Untuk memberikan kesadaran terhadap bias gender dalam konteks budaya patrilineal, akan membutuhkan kerja keras yang amat panjang prosesnya. Sulit untuk mengubah suatu unsur tertentu dalam konteks yang telah diyakini masyarakat sebagai pedoman yang mengatur arah kehidupannya. Karena bagi mereka, kebudayaan mengatur agar manusia dapat mengatur bagaimana seharusnya mereka bertindak, berlaku, dan menentukan sikapnya di dalam pergaulan hidup. Bagi setiap orang, bagaimanapun hidupnya, ia akan selalu merepresentasikan budaya tersebut menjadi kebiasaan (custom) khusus bagi dirinya. Menurut Ferdinand Tonnies (Soekanto, 2005), kebiasaan tersebut memiliki 3 arti sebagai berikut:

  1. Dalam arti menunjuk pada suatu kenyataan yang bersifat objektif. Artinya, adalah bahwa seseorang biasa melakukan perbuatan-perbuatan tertentu dalam tata cara hidupnya. Menyangkut bahasannya dengan masalah gender bahwa pribadi seseorang dalam melakukan kebiasaannya sesuai dengan peran gender yang ditanamkan oleh orang tuanya sejak dini. Prinsip patrilineal akan menanamkan sebuah pembiasaan bahwa laki-laki harus bisa memimpin dan lebih kuat daripada perempuan.

  2. Dalam arti bahwa kebiasaan tersebut dijadikan kaidah sesorang, norma mana diciptakannya untuk dirinya sendiri. Peran gender yang ditanamkan keluarga akan menyebabkan pribadi yang bersangkutan menjadikan peran gender itu sebagai kaidah yang berlaku bagi keberlangsungan hidupnya sendiri. Peran gender dalam prinsip patrilineal yang mengarah kepada ketidakadilan gender otomatis akan terus berkembang karena dijadikan kaidah oleh masyarakat yang terlahir dalam struktur tersebut.

  3. Sebagai perwujudan kemauan atau keinginan seseorang untuk berbuat sesuatu. Kebiasaan itu mendorong individu untuk melakukan kemauan yang diidamkannya. Artinya, peran gender yang bias akan terwujud di dalam kehidupan masyarakat karena merupakan dorongan manusia yang terlahir akibat pendidikan yang didapat secara turun-temurun dari prinsip patrilineal.

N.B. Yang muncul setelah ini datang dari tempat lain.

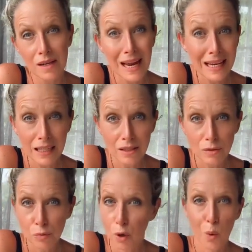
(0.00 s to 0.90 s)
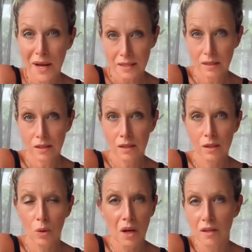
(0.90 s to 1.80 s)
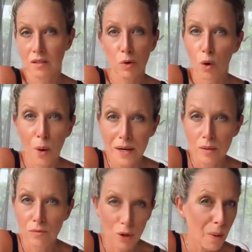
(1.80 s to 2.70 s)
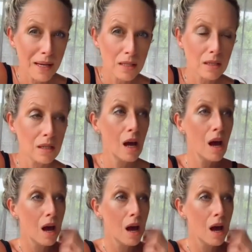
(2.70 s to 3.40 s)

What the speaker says: need request or customer request.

Dengan demikian bila kita memikirkan jalan keluar, pemecahan masalah gender perlu dilakukan secara serempak dan bertahap. Kita wajib memikirkan bagaimana menemukan cara strategis dalam rangka memerangi ketidakadilan. Ketika kita terlahir dan dibesarkan dalam prinsip patrilineal, diperlukan suatu modal keberanian dan pemikiran modern untuk mengubah pandangan kultur yang konservatif tanpa meninggalkan unsur warisan kultur yang sakral. Memberikan pendidikan yang baik dalam penanaman konsep gender yang adil perlu dilakukan untuk mengubah stigma generasi muda yang terlanjur terlatih dengan pemahaman gender masa lampau yang cenderung diskriminan terhadap kaum perempuan. Melahirkan kembali identitas perempuan terutama dalam lingkup patrilineal membutuhkan peran aktif dari kaum perempuan sendiri, terutama dalam organisasi kemasyarakatan.

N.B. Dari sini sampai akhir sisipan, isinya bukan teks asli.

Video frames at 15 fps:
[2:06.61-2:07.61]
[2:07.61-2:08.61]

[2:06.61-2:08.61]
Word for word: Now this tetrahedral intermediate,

Untuk menghentikan masalah kekerasan, pelecehan seksual dan berbagai bentuk stereotipe terhadap perempuan yang terkekang lingkungan patrilineal, suatu aksi jangka pendek perlu dilakukan. Kaum perempuan sendiri harus mulai memberikan penolakan secara tegas kepada mereka yang melakukan kekerasan dan pelecehan agar tindakan tersebut terhenti. Membiarkan dan menganggap biasa terhadap tindakan kekerasan dan pelecehan berarti mengajarkan bahkan mendorong pelaku untuk tetap melangsungkannya. Dan hendaknya kita berpikir seribu kali untuk memberikan dongeng-dongeng dan cerita rakyat yang mengarah kepada bias gender kepada anak-anak kita nanti. Bukan berarti kita membunuh mati warisan nenek moyang, namun perlu diadakan suatu pembenahan, memilih-milih kembali pelajaran yang bermanfaat bagi generasi mendatang agar mereka tumbuh menjadi individu yang menghargai persamaan hak dan sadar akan arti penting kesetaraan gender.